SUNRISE IN DIFFERENT DIMENSIONS
HAT HUT RECORDS hatART 2101
SUN RA AND HIS IHNFINITY ARKESTRA
C’était une utopie en marche, SUN RA, création magique et rite initiatique opposés aux mythes blancs ; un combat de chaque seconde contre l’aliénation inhérente au blanchiment culturel occidental ; un exorcisme et un envoûtement galvanisés par l’appropriation d’éléments qu’on croyait étrangers au jazz, voire étrangers les uns aux autres.
C’était aussi la Grande Musique Noire en marche, SUN RA, son versant « intergalactique » de l’aveu même de l’intéressé, versant construit à partir d’unissons habités, de stridences et de chants « gospelisants », véritable rencontre de la tradition et d’un sacré d’essence particulière, sorte de mystique sans religion où l’électronique trouvait aussi sa place, au milieu des corps dansants une Afrique fantasmée sous forme de gesticulations brutes, non chorégraphiées, improvisées.
C’était un spectacle total, SUN RA, gestuel, visuel et auditif, un spectacle déambulatoire d’un réalisme jouissif, une agitation dont le plaisir était offert en partage, au diapason de polyrythmies archaïques distillant un sentiment de déferlement intermittent.
Les concerts de SUN RA, en effet, dessinaient une fresque ludique, une fresque paraissant animée d’un perpétuel bruissement, prêt à éclater la scène, à force que les musiciens l’arpentent tels des derviches tourneurs : les souffleurs de l’Arkestra jouaient en marchant, en dansant, excédaient le rapport à l’instrument, forts d’une débauche théâtrale de lumières et de costumes ; chez SUN RA musique et danses circulaient de manière autonome, sans jamais s’arrimer dans de quelconques formes préétablies.
Ceux qui ont fréquenté SUN RA savent aussi que la liberté chez lui se gagnait à force de discipline, seule condition possiblement génératrice de potentialités nouvelles et propres à sublimer toute célébration de l’instant.
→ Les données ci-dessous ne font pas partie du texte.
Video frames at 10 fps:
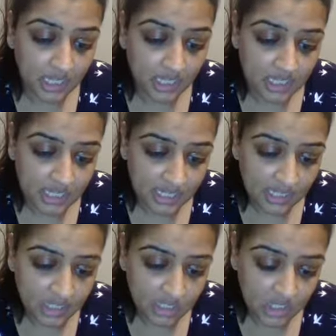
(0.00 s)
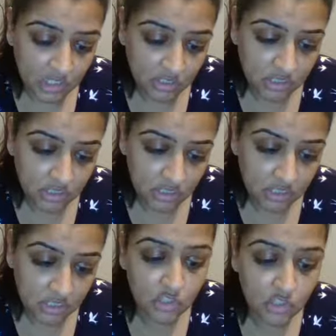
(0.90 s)
containing
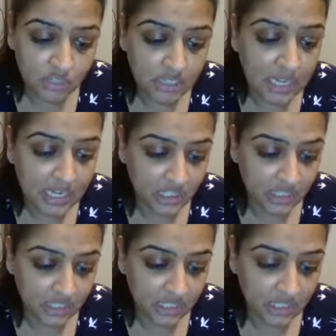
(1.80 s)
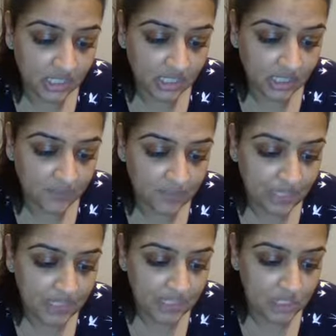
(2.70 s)
citrine energy
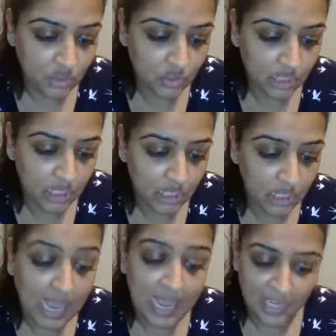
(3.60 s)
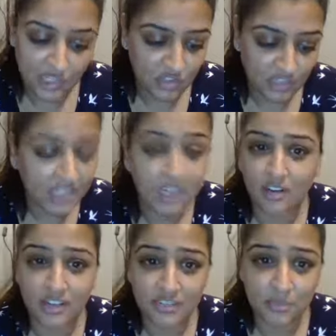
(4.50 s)
and citrine extract. I
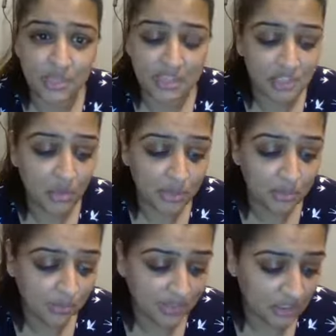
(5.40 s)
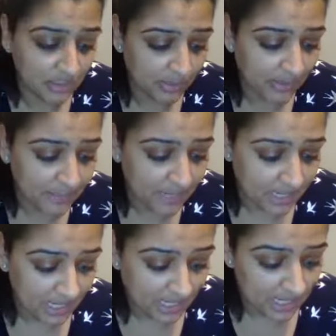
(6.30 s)
can't even pronounce that word properly. Sorry about
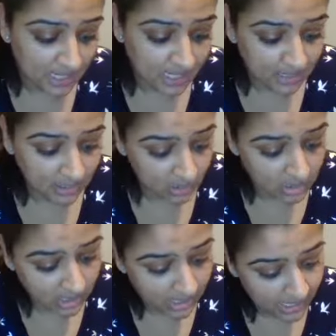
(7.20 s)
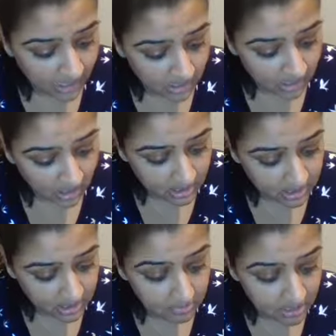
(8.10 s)
that. It's got eight
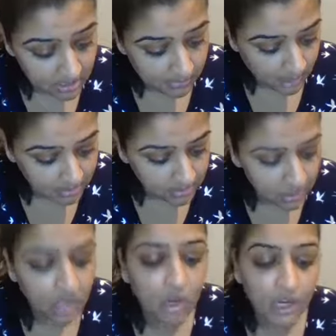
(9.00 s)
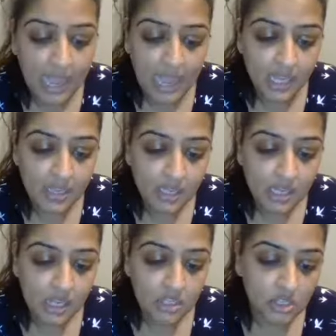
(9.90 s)
targeted mini masks. Oh, okay.
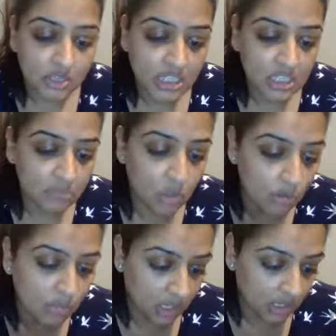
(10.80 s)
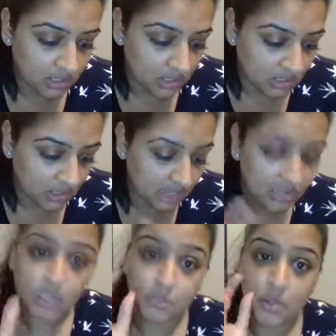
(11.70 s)
So they're small masks, and
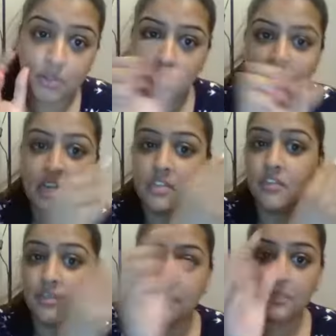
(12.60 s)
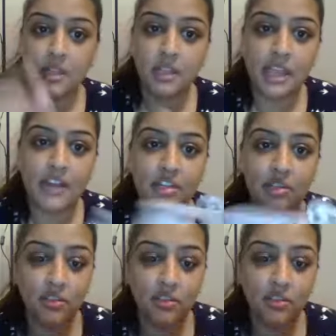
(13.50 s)
then you put them around different areas of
SUN RA, comme il l’expliquait dans le manifeste imprimé sur la pochette d’un disque sorti au milieu des années 1950, produisait une musique autre : celle de la « grande Transition vers l’Invisible où la musique du passé devient dérisoire », celle de « l’ère spatiale » à laquelle « il faut habituer les esprits terrestres », en quête d’une « Conscience Musicale Universelle » : la mission de SUN RA était d’ordre cosmique, qui consistait à mettre au monde toutes les beautés, à réveiller d’ancestrales connaissances, à annoncer la possibilité de lendemains meilleurs, préoccupations d’ailleurs également à l’œuvre chez Coltrane et Ayler. « L’air est musique, la musique est puissance » clamait SUN RA en écho à la « force guérissant l’univers » chère au cœur d’Ayler. A tel point que son orchestre reflétait toutes les combinaisons libres du bonheur et de la beauté, incarnant le véhicule chargé de transmettre l’impression d’être « vitalement vivant », coordonnant les esprits en quête d’un monde meilleur, « en une approche intelligente d’un futur vivant » comme le déclarait SUN RA dont l’orchestre travaillait la mémoire collective dans un exercice d’universalité. La question posée était : si nous sommes venus ici de nulle part, pourquoi ne pourrions-nous aller ailleurs ?
SUN RA n’a jamais joué qu’une musique qu’il a lui-même qualifiée « d’intergalactique », une musique ne s’accordant qu’à l’infinité de l’univers éternel, une musique au-delà des seules notions de Bien et de Mal terrestres : apprendre, étudier, réaliser, accomplir, expérimenter en constituent les clés. Hier comme aujourd’hui.